BRK.B
Is BERKSHIRE HATHAWAY Class B (BRK.B) undervalued?
BERKSHIRE HATHAWAY Class B (BRK.B) currently trades at a P/E of 182.1x. The Buffett-Fit valuation pillar - owner-earnings yield, intrinsic-value multiple, and the company's underlying compounding rate - is the framework used on this page to grade undervaluation. Educational only, not investment advice.
Headline multiples. BERKSHIRE HATHAWAY Class B trades at a trailing P/E of 182.1x, a P/B of n/a, and an EV-to-EBIT of n/a. None of these in isolation tells you whether the stock is undervalued - a 30x P/E is cheap for a quality compounder and expensive for a cyclical commodity producer. The point is the relationship between price and the underlying business quality on the same scale.
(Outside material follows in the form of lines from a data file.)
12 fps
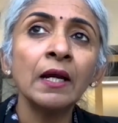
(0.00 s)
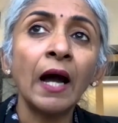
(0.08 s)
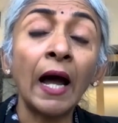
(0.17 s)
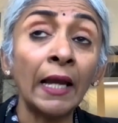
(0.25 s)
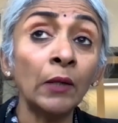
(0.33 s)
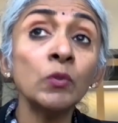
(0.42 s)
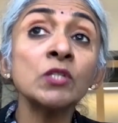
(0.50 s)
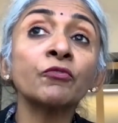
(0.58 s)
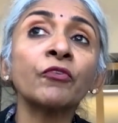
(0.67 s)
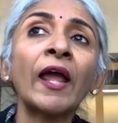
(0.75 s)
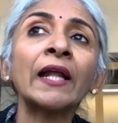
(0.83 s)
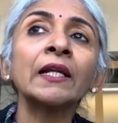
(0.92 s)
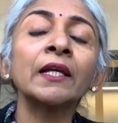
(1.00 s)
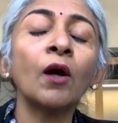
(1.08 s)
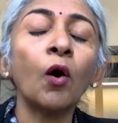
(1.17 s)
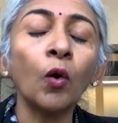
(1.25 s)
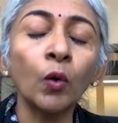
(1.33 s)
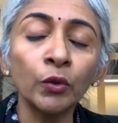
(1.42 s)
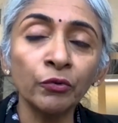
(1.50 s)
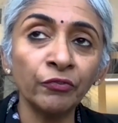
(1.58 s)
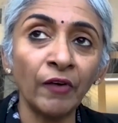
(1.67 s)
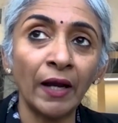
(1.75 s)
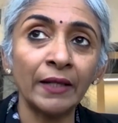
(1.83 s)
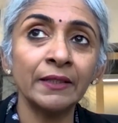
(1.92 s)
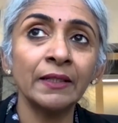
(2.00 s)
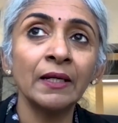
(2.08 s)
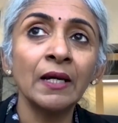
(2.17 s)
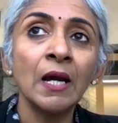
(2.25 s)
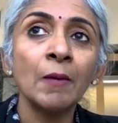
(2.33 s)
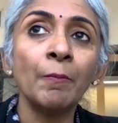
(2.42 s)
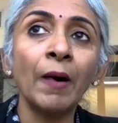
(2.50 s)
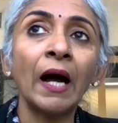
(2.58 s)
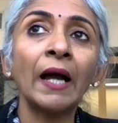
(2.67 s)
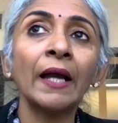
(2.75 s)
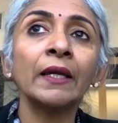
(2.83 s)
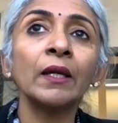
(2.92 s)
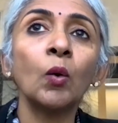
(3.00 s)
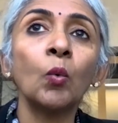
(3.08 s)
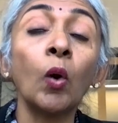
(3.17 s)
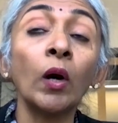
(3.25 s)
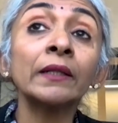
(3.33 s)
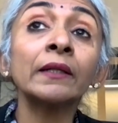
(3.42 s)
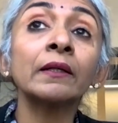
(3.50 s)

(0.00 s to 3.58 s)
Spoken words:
I was frankly horrified by what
Owner-earnings yield. BERKSHIRE HATHAWAY Class B's owner-earnings yield (free cash flow / enterprise value) currently sits at n/a. This is Buffett's preferred valuation lens because it asks "what does the business actually return to a 100% owner?" rather than accounting earnings that can be inflated by accruals. A yield above the 10-year Treasury plus a 4-5% equity-risk premium is the rough benchmark for "cheap" against a high-quality business.
Earnings yield (1/P/E). The inverted P/E gives an earnings yield of 0.5% - useful as a sanity-check against the owner-earnings yield above. Large gaps between the two usually mean either high stock-based compensation eroding cash earnings (yield gap negative) or aggressive working-capital management inflating cash earnings vs accounting earnings (yield gap positive).
What the framework concludes. Valuation alone doesn't decide whether BRK.B is a buy - Buffett's full rule is "a wonderful business at a fair price beats a fair business at a wonderful price." The valuation sub-score in the Buffett-Fit verdict on this page combines the metrics above with the company's underlying compounding rate (ROIC × reinvestment) to produce a single 0-100 number. Read the full verdict to see how it sits alongside moat strength, durability, management, and financial health.
How invest-like measures this
Valuation on invest-like.com is graded against three benchmarks: the owner-earnings yield (Buffett's preferred metric - free cash flow divided by enterprise value), the multiple of intrinsic value (DCF and reverse-DCF), and the price relative to the company's underlying compounding rate.
The score weighs these against the sector's median quality benchmarks - a 20x P/E is cheap for a software compounder and expensive for a cyclical commodity producer, so the sector-relative bonus matters. Educational only, not investment advice.
More questions about BRK.B
Dive deeper into BRK.B
Related on invest-like
Key terms in this analysis
Educational framework analysis only. Not investment advice, not a recommendation, not personalized to your situation. Always do your own research.